#### What the exercise asks:
Please set down each entry exactly, omitting any picture it holds.

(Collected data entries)
_____

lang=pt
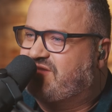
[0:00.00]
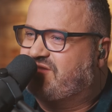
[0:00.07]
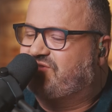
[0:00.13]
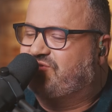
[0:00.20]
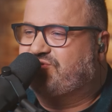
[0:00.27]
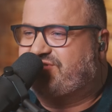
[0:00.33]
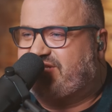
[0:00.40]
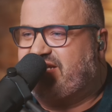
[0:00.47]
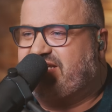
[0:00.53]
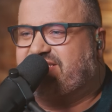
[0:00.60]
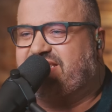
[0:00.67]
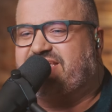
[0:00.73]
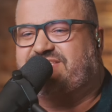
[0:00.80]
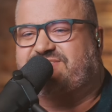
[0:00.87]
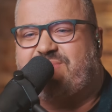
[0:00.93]
dos três
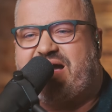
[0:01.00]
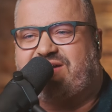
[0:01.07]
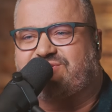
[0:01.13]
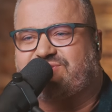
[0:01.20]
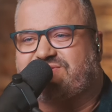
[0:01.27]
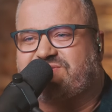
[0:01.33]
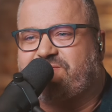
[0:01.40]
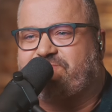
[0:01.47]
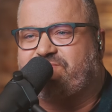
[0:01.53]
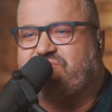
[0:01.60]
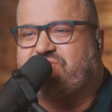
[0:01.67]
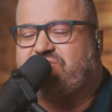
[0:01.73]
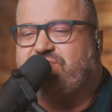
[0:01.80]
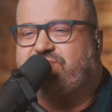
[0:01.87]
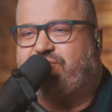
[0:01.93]
reis magos
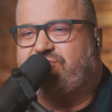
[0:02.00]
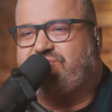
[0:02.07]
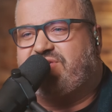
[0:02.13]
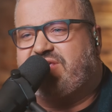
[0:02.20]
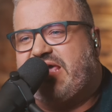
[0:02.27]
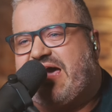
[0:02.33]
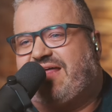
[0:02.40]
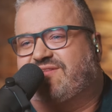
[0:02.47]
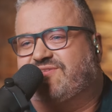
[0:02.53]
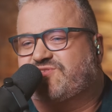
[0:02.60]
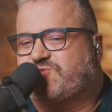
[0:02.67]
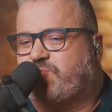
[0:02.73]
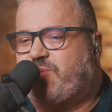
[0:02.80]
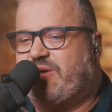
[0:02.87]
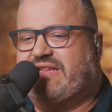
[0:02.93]
que foram
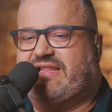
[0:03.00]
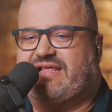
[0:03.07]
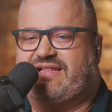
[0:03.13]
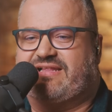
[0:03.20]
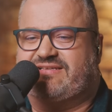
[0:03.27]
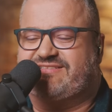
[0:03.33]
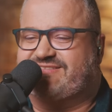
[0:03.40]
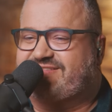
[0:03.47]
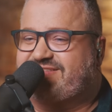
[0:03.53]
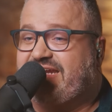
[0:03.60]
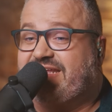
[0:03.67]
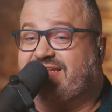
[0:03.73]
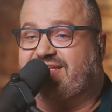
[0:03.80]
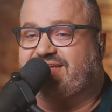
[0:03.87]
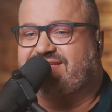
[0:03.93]
guiados pela
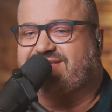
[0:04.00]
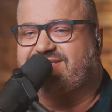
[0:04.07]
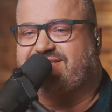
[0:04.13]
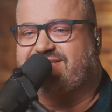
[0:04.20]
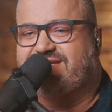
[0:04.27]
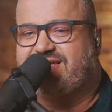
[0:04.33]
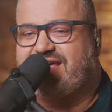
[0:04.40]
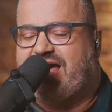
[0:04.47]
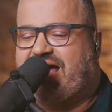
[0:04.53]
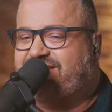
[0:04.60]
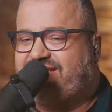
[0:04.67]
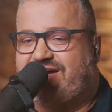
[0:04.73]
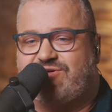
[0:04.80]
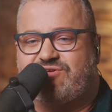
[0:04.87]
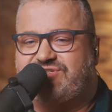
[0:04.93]
estrela
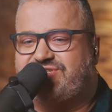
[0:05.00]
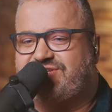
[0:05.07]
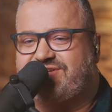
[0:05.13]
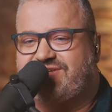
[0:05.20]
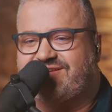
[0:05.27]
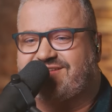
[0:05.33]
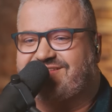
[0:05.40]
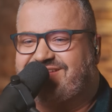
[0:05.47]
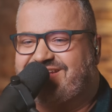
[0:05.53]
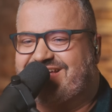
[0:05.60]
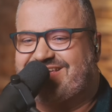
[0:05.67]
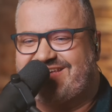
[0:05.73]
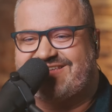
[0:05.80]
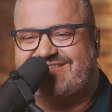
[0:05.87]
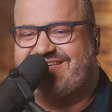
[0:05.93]
até onde
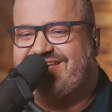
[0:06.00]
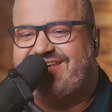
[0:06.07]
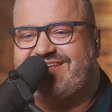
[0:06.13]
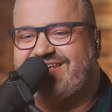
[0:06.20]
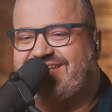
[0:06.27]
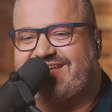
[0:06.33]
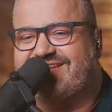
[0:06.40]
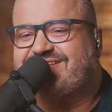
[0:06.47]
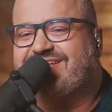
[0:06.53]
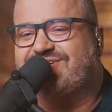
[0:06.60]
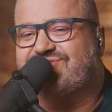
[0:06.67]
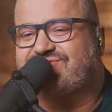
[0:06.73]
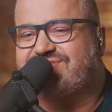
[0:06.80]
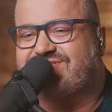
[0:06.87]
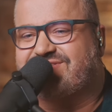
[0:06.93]
nasceria
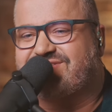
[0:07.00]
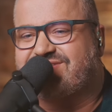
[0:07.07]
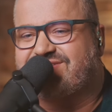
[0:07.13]
Deus.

_____

#### Written response:
lang=pt
[0:00.00]
[0:00.07]
[0:00.13]
[0:00.20]
[0:00.27]
[0:00.33]
[0:00.40]
[0:00.47]
[0:00.53]
[0:00.60]
[0:00.67]
[0:00.73]
[0:00.80]
[0:00.87]
[0:00.93]
dos três
[0:01.00]
[0:01.07]
[0:01.13]
[0:01.20]
[0:01.27]
[0:01.33]
[0:01.40]
[0:01.47]
[0:01.53]
[0:01.60]
[0:01.67]
[0:01.73]
[0:01.80]
[0:01.87]
[0:01.93]
reis magos
[0:02.00]
[0:02.07]
[0:02.13]
[0:02.20]
[0:02.27]
[0:02.33]
[0:02.40]
[0:02.47]
[0:02.53]
[0:02.60]
[0:02.67]
[0:02.73]
[0:02.80]
[0:02.87]
[0:02.93]
que foram
[0:03.00]
[0:03.07]
[0:03.13]
[0:03.20]
[0:03.27]
[0:03.33]
[0:03.40]
[0:03.47]
[0:03.53]
[0:03.60]
[0:03.67]
[0:03.73]
[0:03.80]
[0:03.87]
[0:03.93]
guiados pela
[0:04.00]
[0:04.07]
[0:04.13]
[0:04.20]
[0:04.27]
[0:04.33]
[0:04.40]
[0:04.47]
[0:04.53]
[0:04.60]
[0:04.67]
[0:04.73]
[0:04.80]
[0:04.87]
[0:04.93]
estrela
[0:05.00]
[0:05.07]
[0:05.13]
[0:05.20]
[0:05.27]
[0:05.33]
[0:05.40]
[0:05.47]
[0:05.53]
[0:05.60]
[0:05.67]
[0:05.73]
[0:05.80]
[0:05.87]
[0:05.93]
até onde
[0:06.00]
[0:06.07]
[0:06.13]
[0:06.20]
[0:06.27]
[0:06.33]
[0:06.40]
[0:06.47]
[0:06.53]
[0:06.60]
[0:06.67]
[0:06.73]
[0:06.80]
[0:06.87]
[0:06.93]
nasceria
[0:07.00]
[0:07.07]
[0:07.13]
Deus.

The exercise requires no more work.